Our culture has given us ways that help us avoid having to utter that dreaded word. We have invented ways of suggesting that we might want to decline without having to look anyone in the eye and say “NO.” If you stand back and watch it happen, you’ll be amazed at the number of socially acceptable, watered-down alternatives there are for that simple, one-syllable word. It’s as if we think speaking those two letters is going to kill us! I wonder if that makes me a “no-o-phobic.” (Tee hee)
We all have friends who have a difficult time with NO! An example? I ask a friend to go to a social event that is important to me I make the invite, no response! I offer the invitation the next time via text message or email, still no response! A third invitation, Again, nothing. I get it - "you've already answered my question through a passive "NO"!
It just means you can't look me in the eye and say “NO.” It really doesn’t matter whether you’re face to face, talking to them on the phone, texting or emailing them—they are far more comfortable having your request die of old age than actually refusing it. They’ll leave it for you to figure out. “Just Say No.” But this is where you need to remind yourself that what’s terrifying for one person can be a walk in the park for somebody else.
Do I agree with this way to say "NO"? But it's true, I am not a passive person. I think social honesty is more important, even if the expression of that honesty may lead to a few awkward moments. The easy way out is rarely the best way, and it is rarely something to be proud of. I’d go even further: When it becomes habitual, it is something to be ashamed of.
Few of us seek conflict, but it is hard to imagine a life without it. I disrespect the person who chose not to say “NO” when the invite came. You've avoided ruffling feathers at what cost? Personal integrity? Cowardice? Disrespect? Do those sound like admirable qualities? Sometimes “NO” is the most honorable and respectful thing you can say to someone.
Nope! Unh unh. Naw. No. No! Since I was just asked recently asked, "Did I know how to say NO, I want to embrace the beauty of NO.
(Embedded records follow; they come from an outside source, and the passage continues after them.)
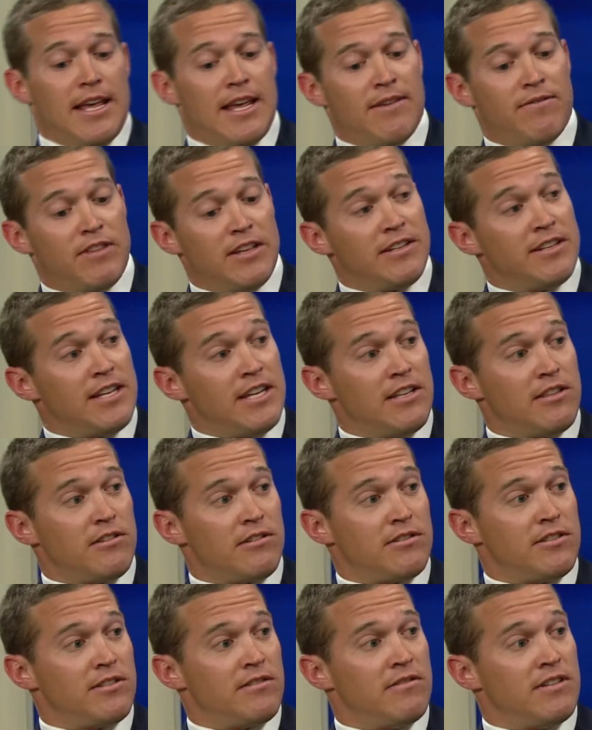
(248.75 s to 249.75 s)
If the teeth
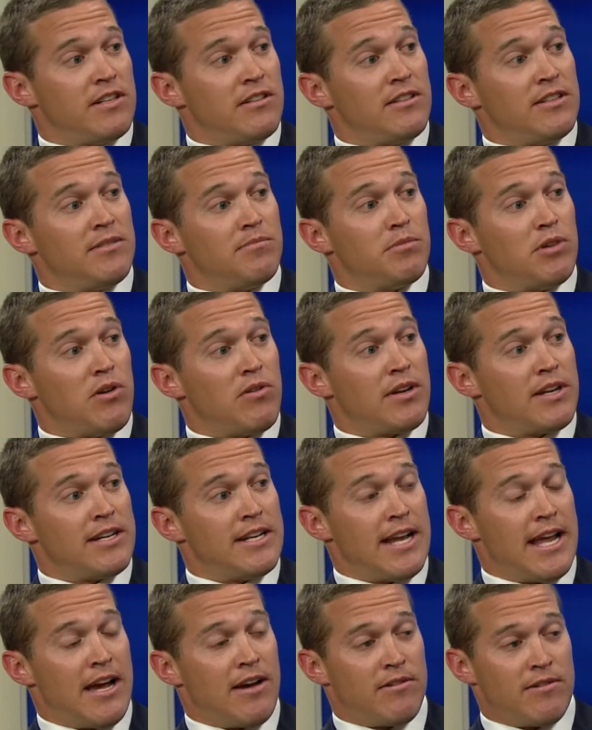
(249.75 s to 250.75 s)
are severely
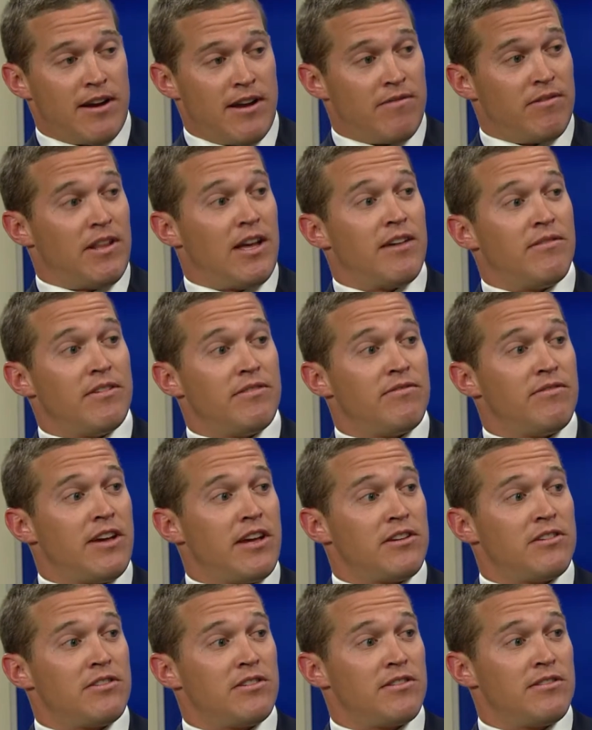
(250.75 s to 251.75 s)
broken down or have a lot of
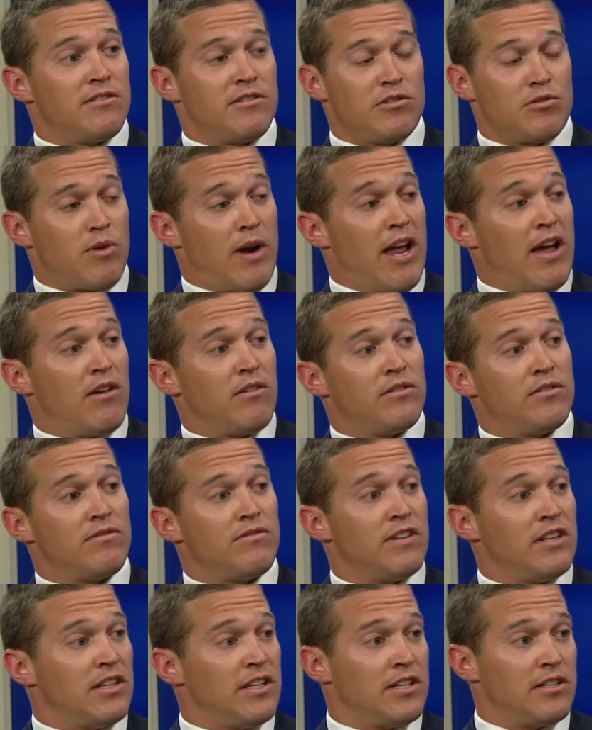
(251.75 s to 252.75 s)
infection, crowns,
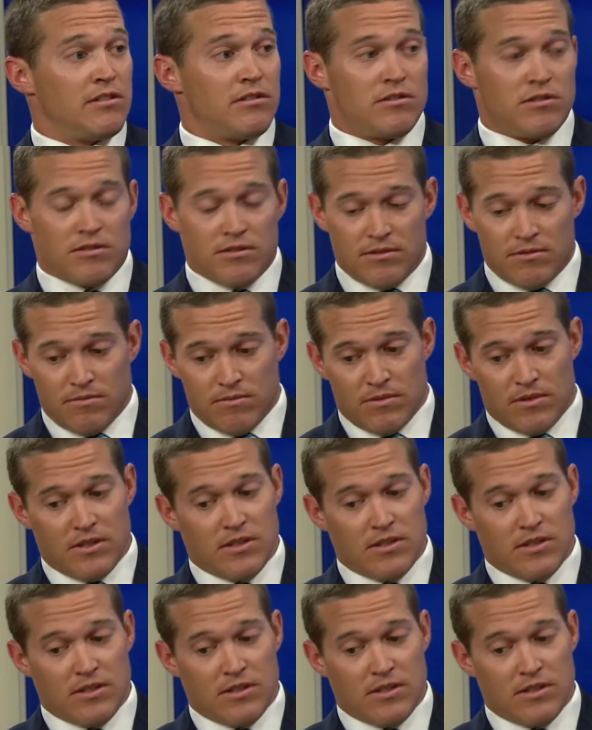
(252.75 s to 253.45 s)
fillings,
It’s time to say NO for me! As women, we’re taught to say yes: Yes to helping people. Yes to being the caretaker. Yes to juggling dinner and our kids’ bath time, homework, laundry and dishes. YES YES YES.
But damn, that is tiring. Saying YES to everything wipes me out. And I've got limited energy left for the important things or people in me life! So it’s time to say NO.Clear MY calendar.
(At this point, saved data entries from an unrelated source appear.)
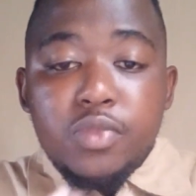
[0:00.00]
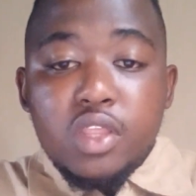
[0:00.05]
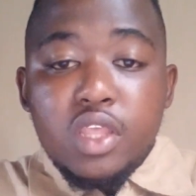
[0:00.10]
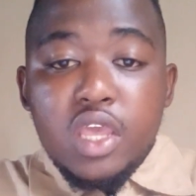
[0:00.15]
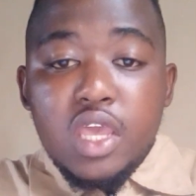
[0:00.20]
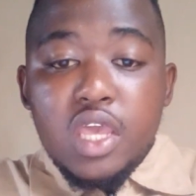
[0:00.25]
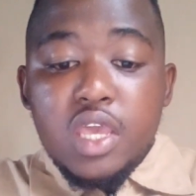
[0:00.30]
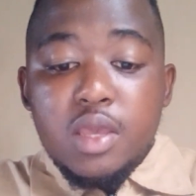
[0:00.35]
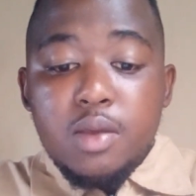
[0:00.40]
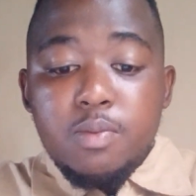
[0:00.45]

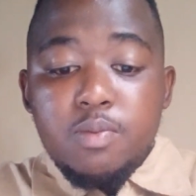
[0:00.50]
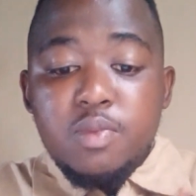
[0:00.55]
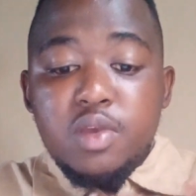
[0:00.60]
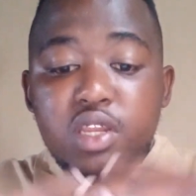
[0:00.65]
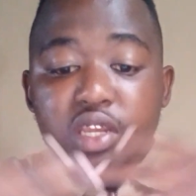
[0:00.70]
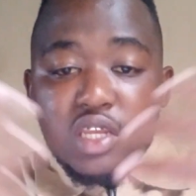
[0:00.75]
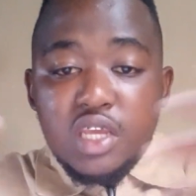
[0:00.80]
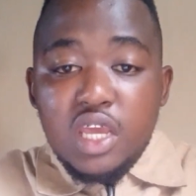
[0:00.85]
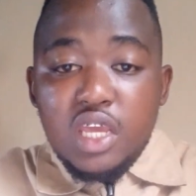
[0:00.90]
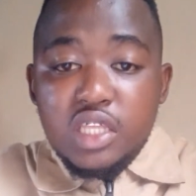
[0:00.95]
a
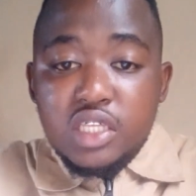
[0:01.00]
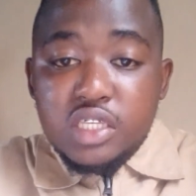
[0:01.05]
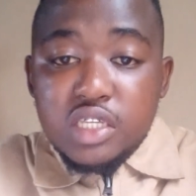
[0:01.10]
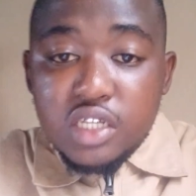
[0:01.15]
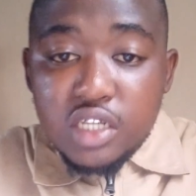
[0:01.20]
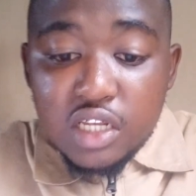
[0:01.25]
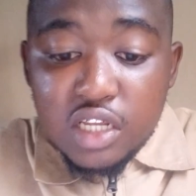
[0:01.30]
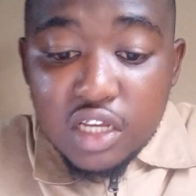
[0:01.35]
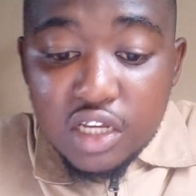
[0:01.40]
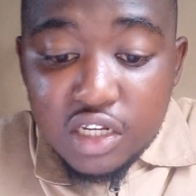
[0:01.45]

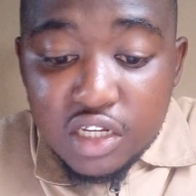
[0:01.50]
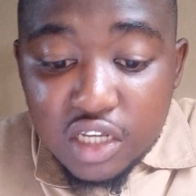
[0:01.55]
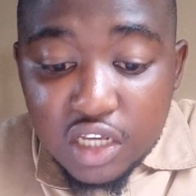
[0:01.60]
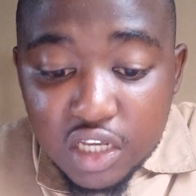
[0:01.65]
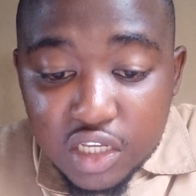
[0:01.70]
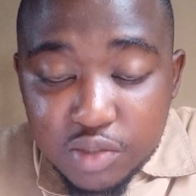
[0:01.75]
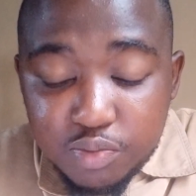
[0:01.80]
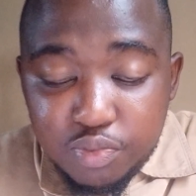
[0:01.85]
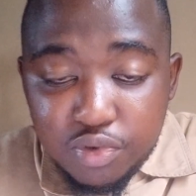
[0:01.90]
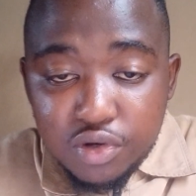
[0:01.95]
mediated learning
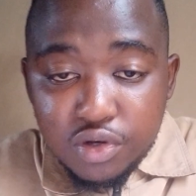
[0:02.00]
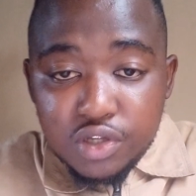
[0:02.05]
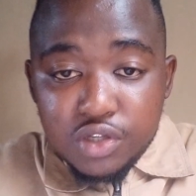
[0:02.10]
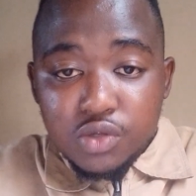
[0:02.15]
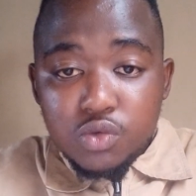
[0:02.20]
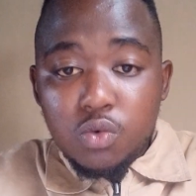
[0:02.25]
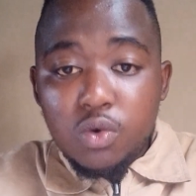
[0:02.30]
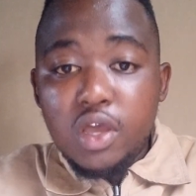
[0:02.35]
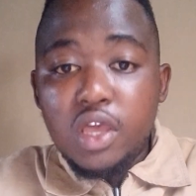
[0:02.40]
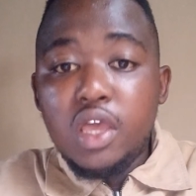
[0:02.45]

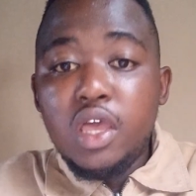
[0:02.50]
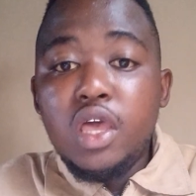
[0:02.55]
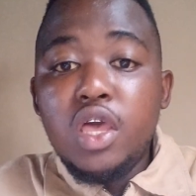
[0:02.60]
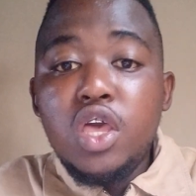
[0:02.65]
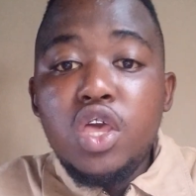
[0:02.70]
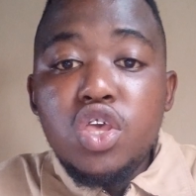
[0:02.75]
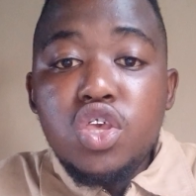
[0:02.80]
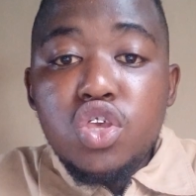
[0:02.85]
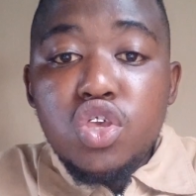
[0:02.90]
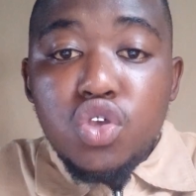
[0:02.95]
experience where
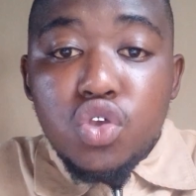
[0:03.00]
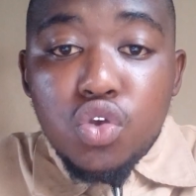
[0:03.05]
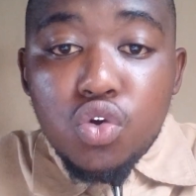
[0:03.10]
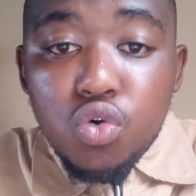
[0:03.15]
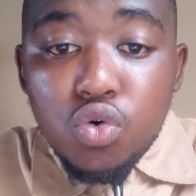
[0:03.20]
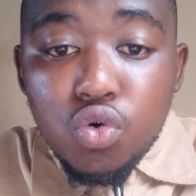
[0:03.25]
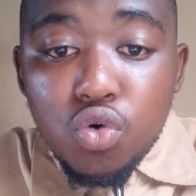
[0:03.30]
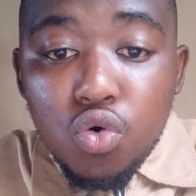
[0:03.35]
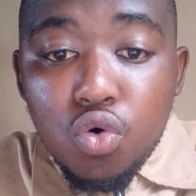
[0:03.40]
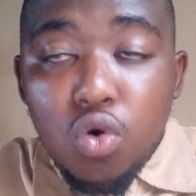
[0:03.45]

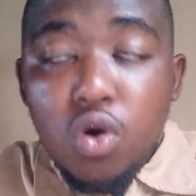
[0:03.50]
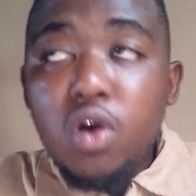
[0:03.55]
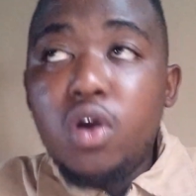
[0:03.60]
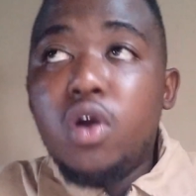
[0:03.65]
you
My calendar is filled with engagements I'm only half-interested in, but I said YES to because I didn’t want to appear anti-social, or hurt someone’s feelings. It’s time to clear those calendar events, Cancel them. Cross them out. I need to realize I don’t have time to spend on things that aren’t really good for me, b) really fun or c) really necessary. I invite myself to say NO to everything else.Am I doing too much? It’s time to delegate. Maybe I need to have a heart-to-heart with people about sharing the responsibility. Maybe I need to find space in my budget so I can hire a yard man every couple weeks. I need to say NO to things I just can’t do, start asking for more help, and delegate. Maybe my result would be more energy, more time, and more time to focus on people and relationships.
“I know you’re really busy, but can you spare a few hours to volunteer at our art fair this weekend?” “I’m moving next month, can you help me pack?” “I’m cleaning out my closet, want to come over and help? You can have anything I don’t want anymore…”
Don’t do it, June! I feel like I should say yes. But
NO. My energy is precious, and I need to use it wisely. So often, I say yes to things that really aren’t good for me, out of
fear the person making the request will feel hurt. They’re my friends,
or my family members, and I don’t want to “let them down.” Well,
tough. If they get their feelings hurt because I asserted my needs,
that’s their problem, not mine.
The people who love me, who like me, who respect me, will get it when I say NO. I don’t owe them an explanation, but providing why might help ease the NO.
This will be a learning curve for me! I was told I need a manager - that statement made me laugh, but probably isn't far from the truth. I'm a pleaser, but I have to try and learn to Embrace the beauty of saying NO and see how that simple word, can change my life!